▶ **What is needed**: A faithful copy is required. Print each line of the data exactly and omit the pictures.
☆ ☆ ☆ ☆ ☆ ☆ ☆
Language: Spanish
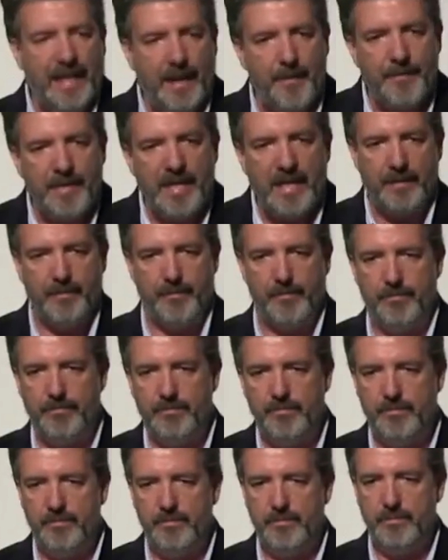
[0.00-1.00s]
también
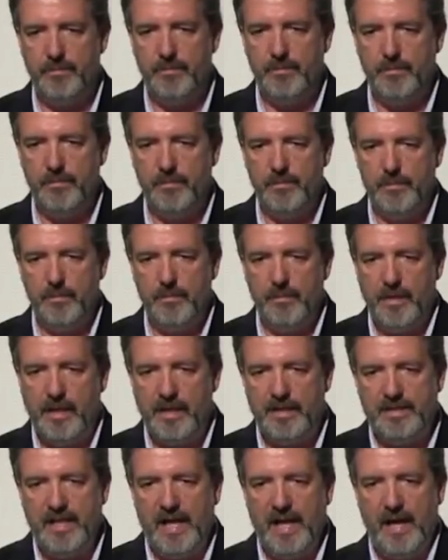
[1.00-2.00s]

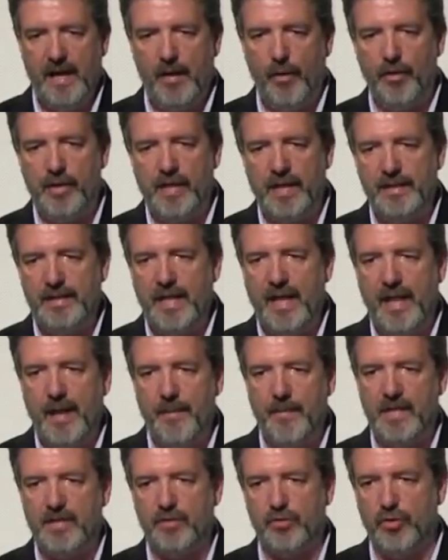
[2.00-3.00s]
está orientada
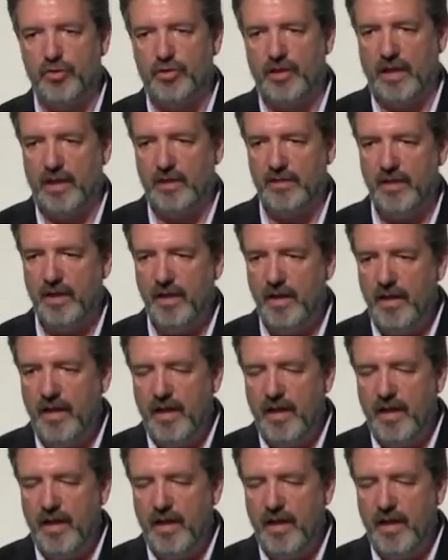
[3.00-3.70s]
a más cosas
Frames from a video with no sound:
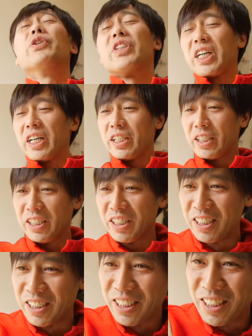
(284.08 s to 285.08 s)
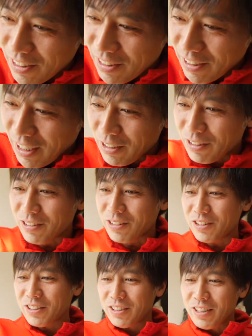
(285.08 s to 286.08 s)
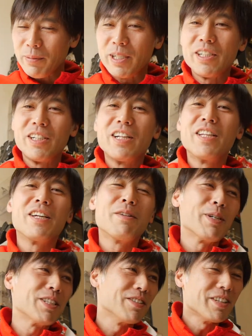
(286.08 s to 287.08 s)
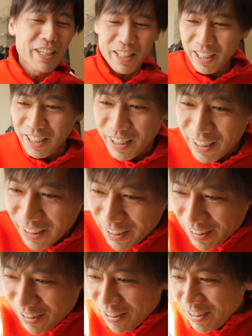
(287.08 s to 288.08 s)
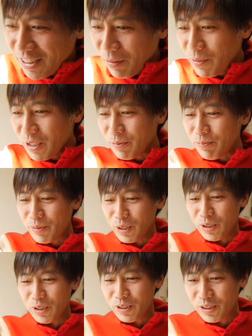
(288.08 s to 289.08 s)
はいあのたまに入れていきますんで、はい、注射ピューピュー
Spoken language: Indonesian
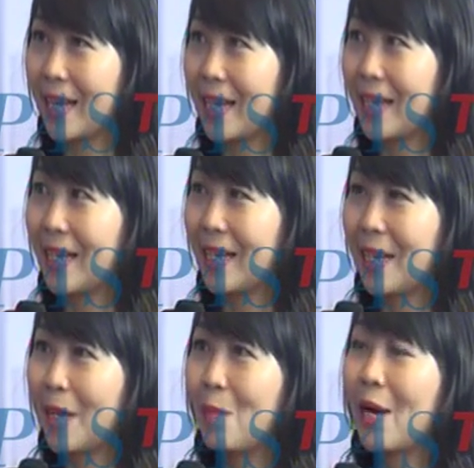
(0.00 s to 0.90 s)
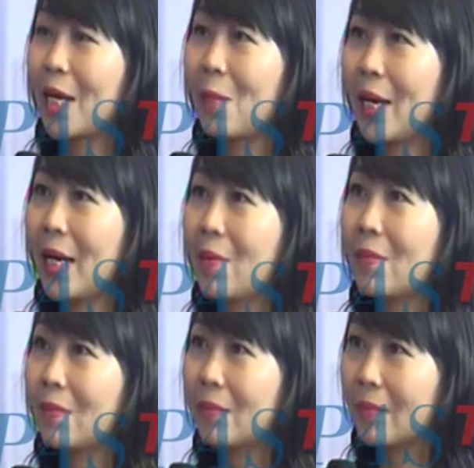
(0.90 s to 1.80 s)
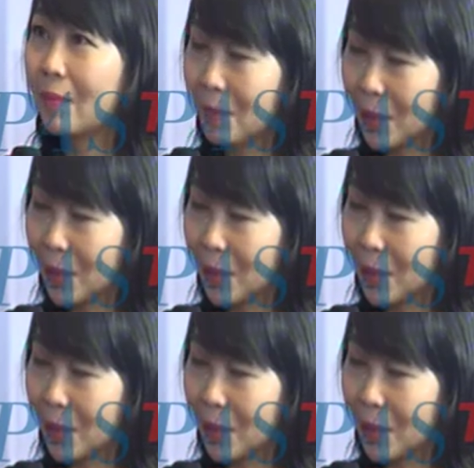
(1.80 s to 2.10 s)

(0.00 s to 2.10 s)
Hmm, bagaimana, di nomor dua kan ya?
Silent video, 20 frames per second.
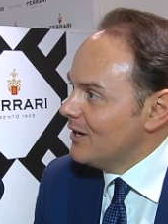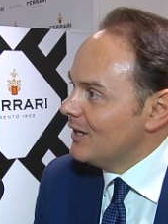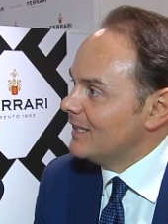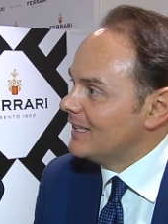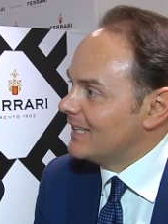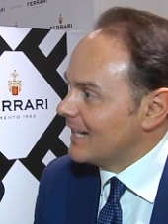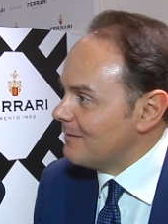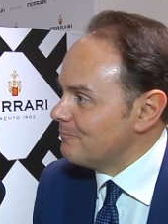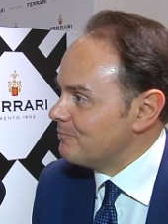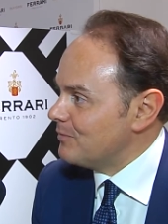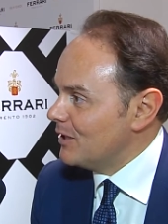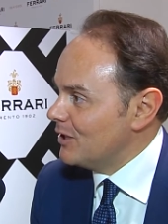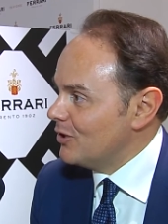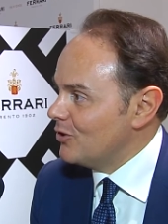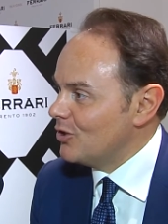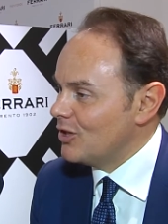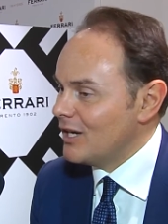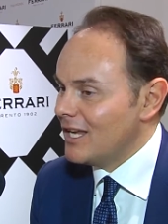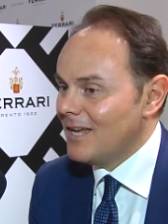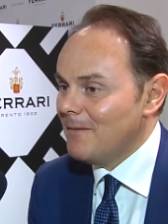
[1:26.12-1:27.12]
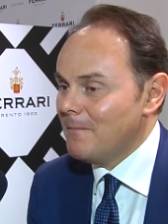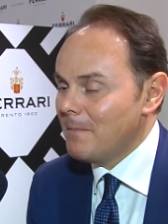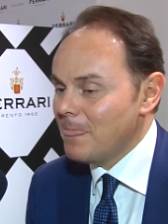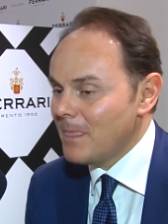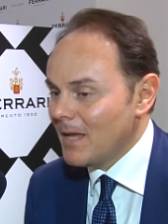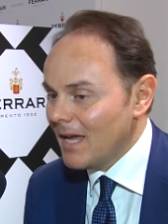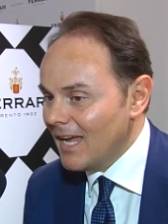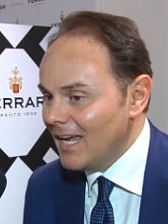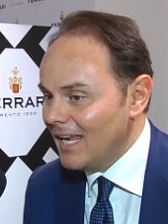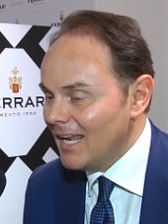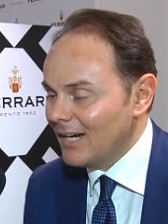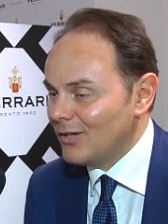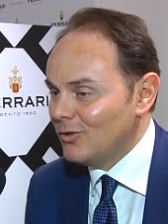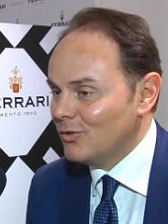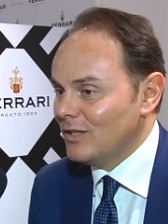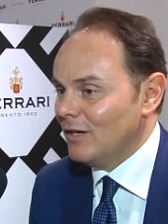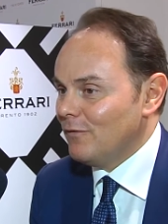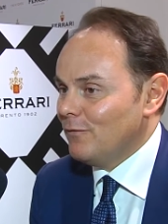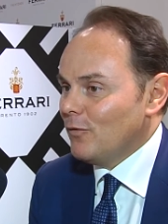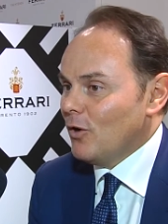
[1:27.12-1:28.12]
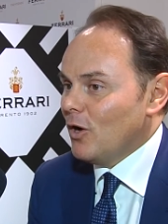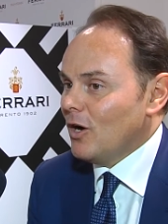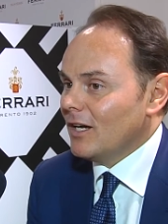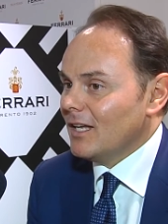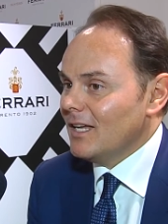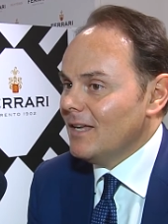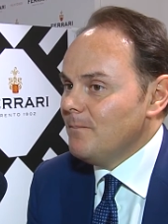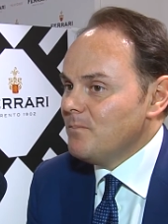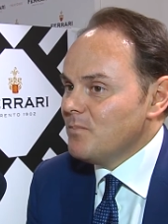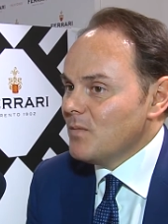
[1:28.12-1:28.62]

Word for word: il gran pienone e la coda fuori,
☆ ☆ ☆ ☆ ☆ ☆ ☆
▶ **Exercise response**:
Language: Spanish
[0.00-1.00s]
también
[1.00-2.00s]

[2.00-3.00s]
está orientada
[3.00-3.70s]
a más cosas
Frames from a video with no sound:
(284.08 s to 285.08 s)
(285.08 s to 286.08 s)
(286.08 s to 287.08 s)
(287.08 s to 288.08 s)
(288.08 s to 289.08 s)
はいあのたまに入れていきますんで、はい、注射ピューピュー
Spoken language: Indonesian
(0.00 s to 0.90 s)
(0.90 s to 1.80 s)
(1.80 s to 2.10 s)

(0.00 s to 2.10 s)
Hmm, bagaimana, di nomor dua kan ya?
Silent video, 20 frames per second.
[1:26.12-1:27.12]
[1:27.12-1:28.12]
[1:28.12-1:28.62]

Word for word: il gran pienone e la coda fuori,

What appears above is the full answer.